--- ACTION ITEM ---
With the images removed, write out every line below exactly.

(Dataset records)
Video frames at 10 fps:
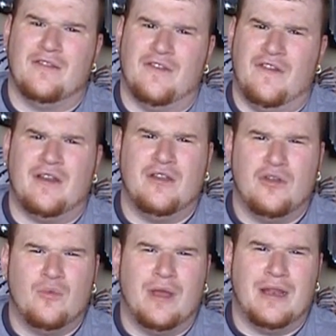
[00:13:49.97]
very
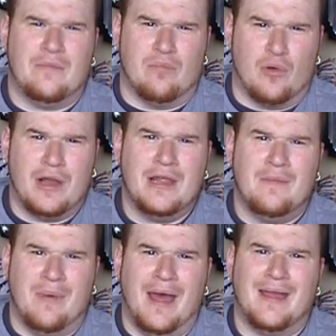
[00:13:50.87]
good way to
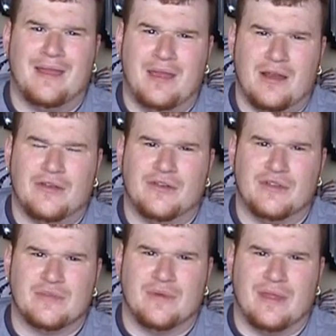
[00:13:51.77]
bring back
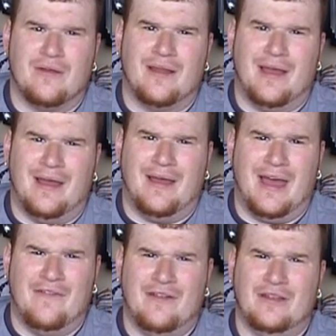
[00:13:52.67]
characters without
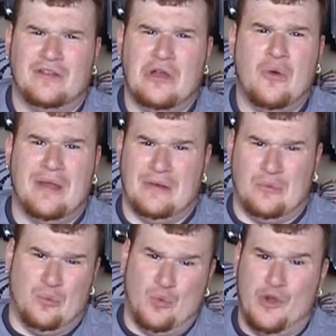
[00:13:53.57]
having to go
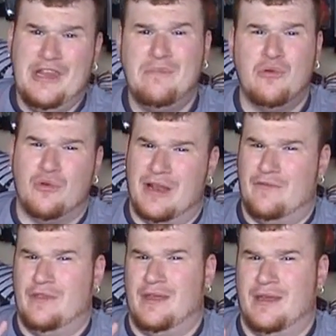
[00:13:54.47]
and reboot
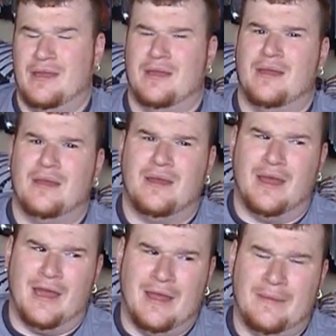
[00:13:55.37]
everything.
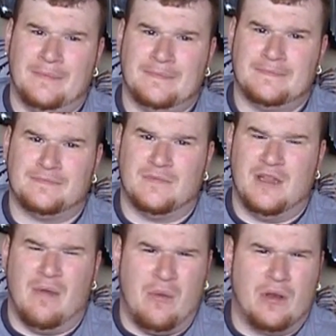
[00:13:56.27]
You
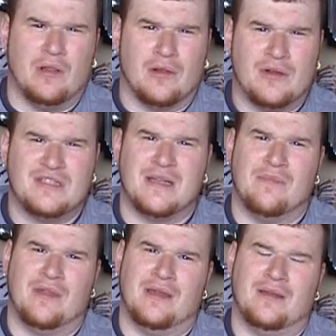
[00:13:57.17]
might want to learn
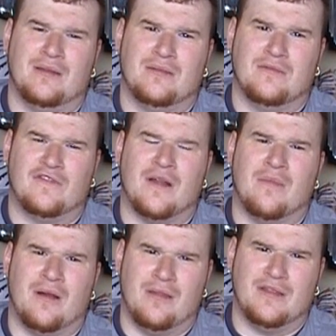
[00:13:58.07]
something
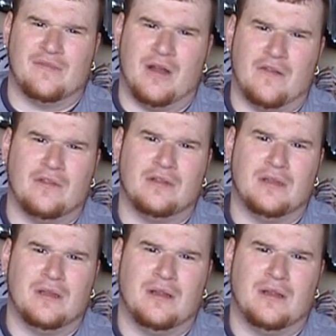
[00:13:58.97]
from all this, Marvel.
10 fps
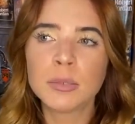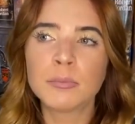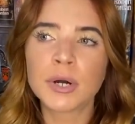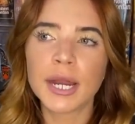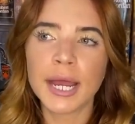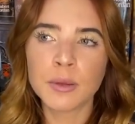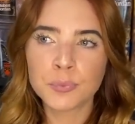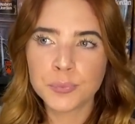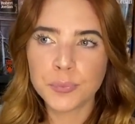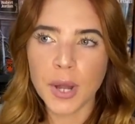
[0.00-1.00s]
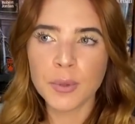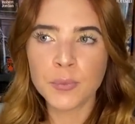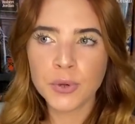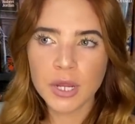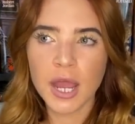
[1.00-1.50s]
but I I
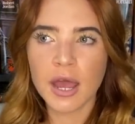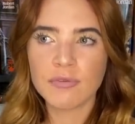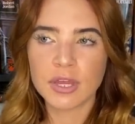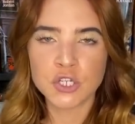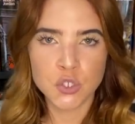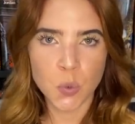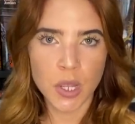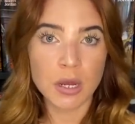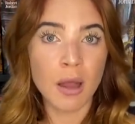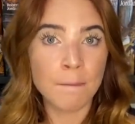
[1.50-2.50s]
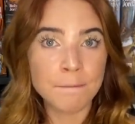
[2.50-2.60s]
would have enjoyed a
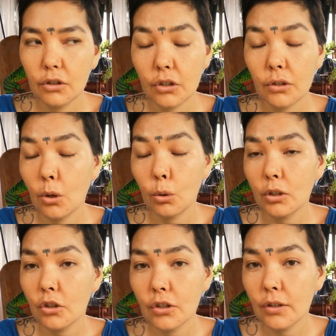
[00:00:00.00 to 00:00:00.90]
just
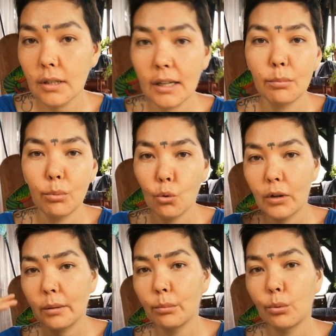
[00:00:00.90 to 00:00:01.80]
knowledge is like
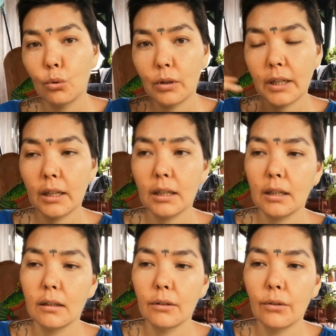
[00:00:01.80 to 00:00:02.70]
pouring
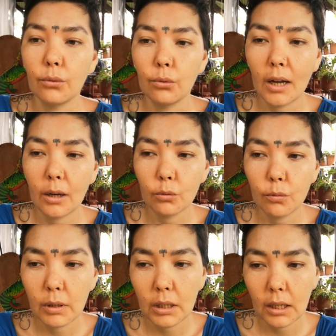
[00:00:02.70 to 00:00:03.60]

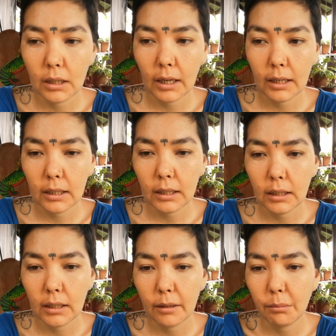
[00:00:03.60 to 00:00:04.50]
throughout me, and
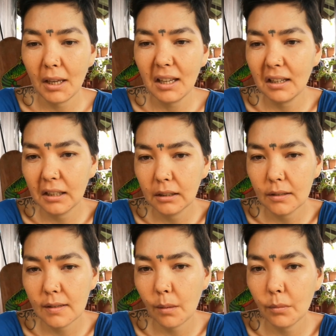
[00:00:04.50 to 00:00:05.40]
I make
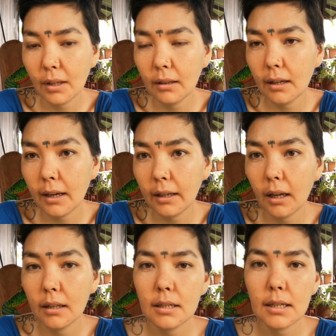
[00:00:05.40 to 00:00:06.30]
something that I
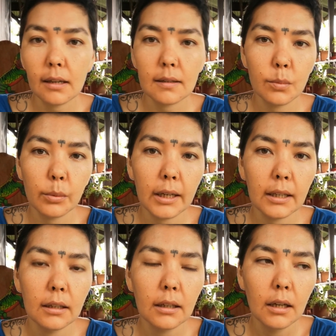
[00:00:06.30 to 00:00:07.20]
can't
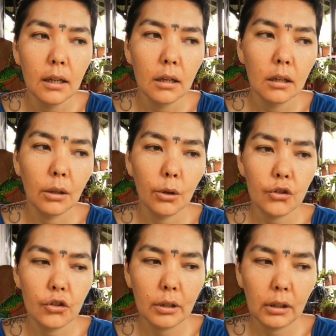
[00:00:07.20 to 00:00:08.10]
explain
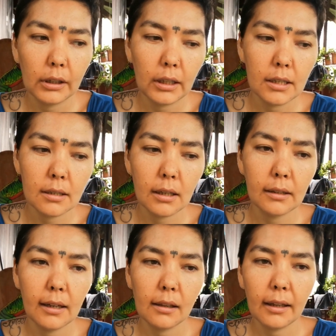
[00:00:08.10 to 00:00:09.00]
logically. It's
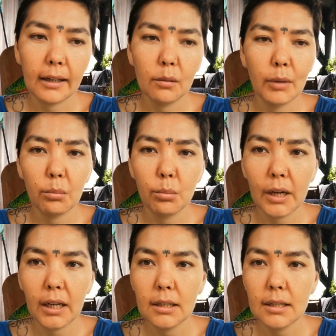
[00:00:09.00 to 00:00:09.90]
not that like my
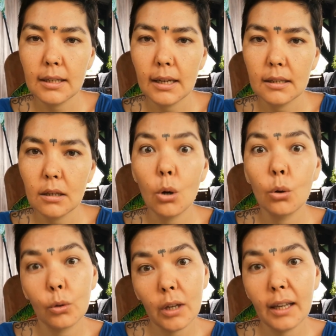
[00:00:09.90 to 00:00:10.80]
brain says,
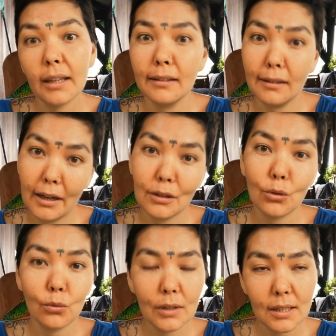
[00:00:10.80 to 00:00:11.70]
oh okay, I
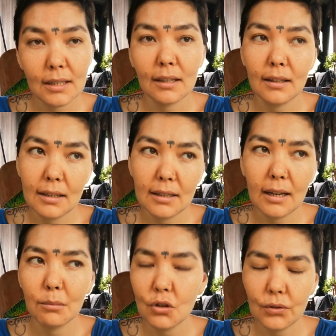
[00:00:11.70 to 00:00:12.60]
know this and this,
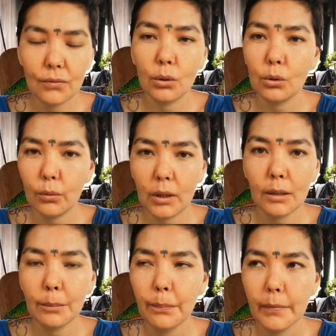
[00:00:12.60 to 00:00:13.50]
I'm just following.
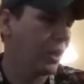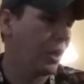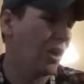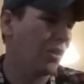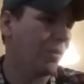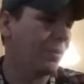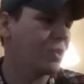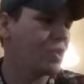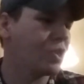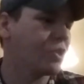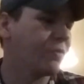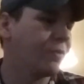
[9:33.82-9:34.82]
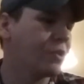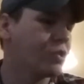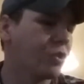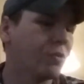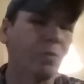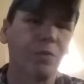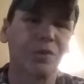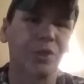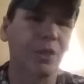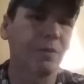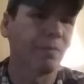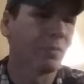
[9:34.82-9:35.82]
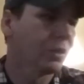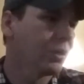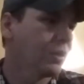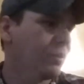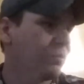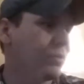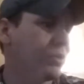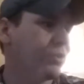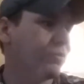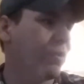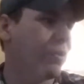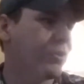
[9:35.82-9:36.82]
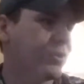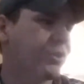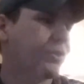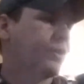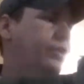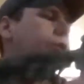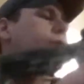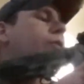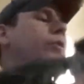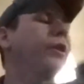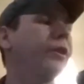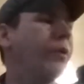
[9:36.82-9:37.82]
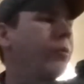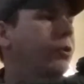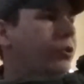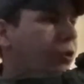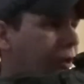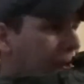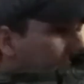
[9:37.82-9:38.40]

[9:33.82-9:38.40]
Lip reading: That may change in the future, we'll see. But as far as, you know, like that one target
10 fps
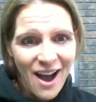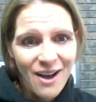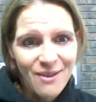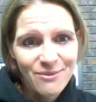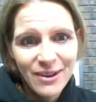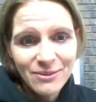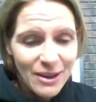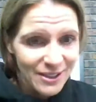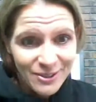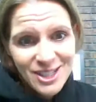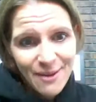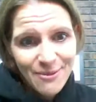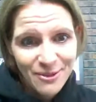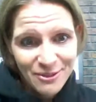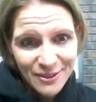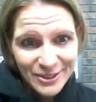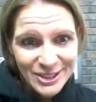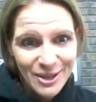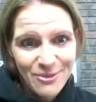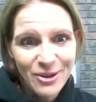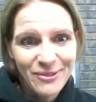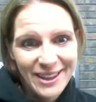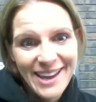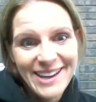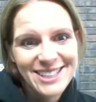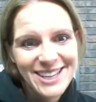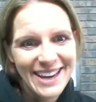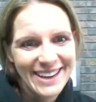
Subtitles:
my femur, the top of my femur. So I broke my leg.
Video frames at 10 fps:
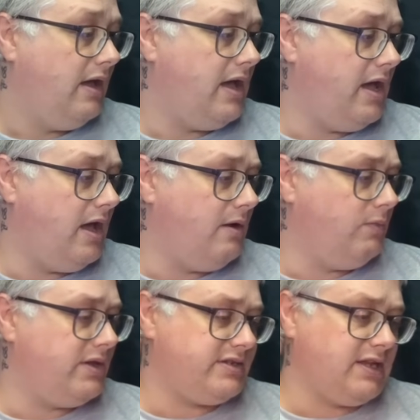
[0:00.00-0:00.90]

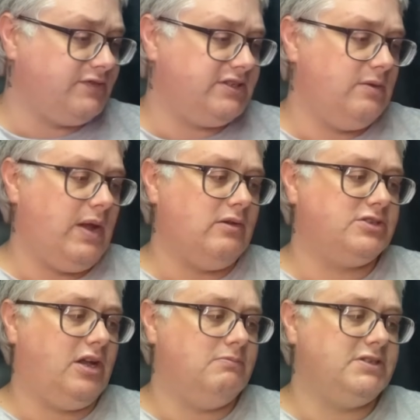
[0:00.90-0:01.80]
we'll just have to see what
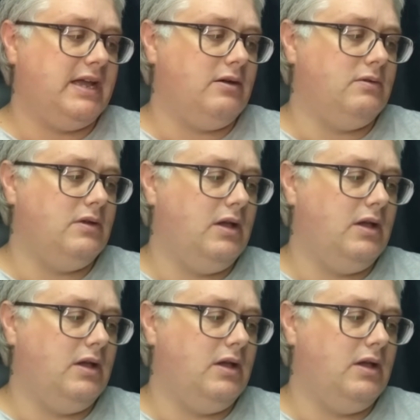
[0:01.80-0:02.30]
else comes out.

--- YOUR RESPONSE ---
Video frames at 10 fps:
[00:13:49.97]
very
[00:13:50.87]
good way to
[00:13:51.77]
bring back
[00:13:52.67]
characters without
[00:13:53.57]
having to go
[00:13:54.47]
and reboot
[00:13:55.37]
everything.
[00:13:56.27]
You
[00:13:57.17]
might want to learn
[00:13:58.07]
something
[00:13:58.97]
from all this, Marvel.
10 fps
[0.00-1.00s]
[1.00-1.50s]
but I I
[1.50-2.50s]
[2.50-2.60s]
would have enjoyed a
[00:00:00.00 to 00:00:00.90]
just
[00:00:00.90 to 00:00:01.80]
knowledge is like
[00:00:01.80 to 00:00:02.70]
pouring
[00:00:02.70 to 00:00:03.60]

[00:00:03.60 to 00:00:04.50]
throughout me, and
[00:00:04.50 to 00:00:05.40]
I make
[00:00:05.40 to 00:00:06.30]
something that I
[00:00:06.30 to 00:00:07.20]
can't
[00:00:07.20 to 00:00:08.10]
explain
[00:00:08.10 to 00:00:09.00]
logically. It's
[00:00:09.00 to 00:00:09.90]
not that like my
[00:00:09.90 to 00:00:10.80]
brain says,
[00:00:10.80 to 00:00:11.70]
oh okay, I
[00:00:11.70 to 00:00:12.60]
know this and this,
[00:00:12.60 to 00:00:13.50]
I'm just following.
[9:33.82-9:34.82]
[9:34.82-9:35.82]
[9:35.82-9:36.82]
[9:36.82-9:37.82]
[9:37.82-9:38.40]

[9:33.82-9:38.40]
Lip reading: That may change in the future, we'll see. But as far as, you know, like that one target
10 fps
Subtitles:
my femur, the top of my femur. So I broke my leg.
Video frames at 10 fps:
[0:00.00-0:00.90]

[0:00.90-0:01.80]
we'll just have to see what
[0:01.80-0:02.30]
else comes out.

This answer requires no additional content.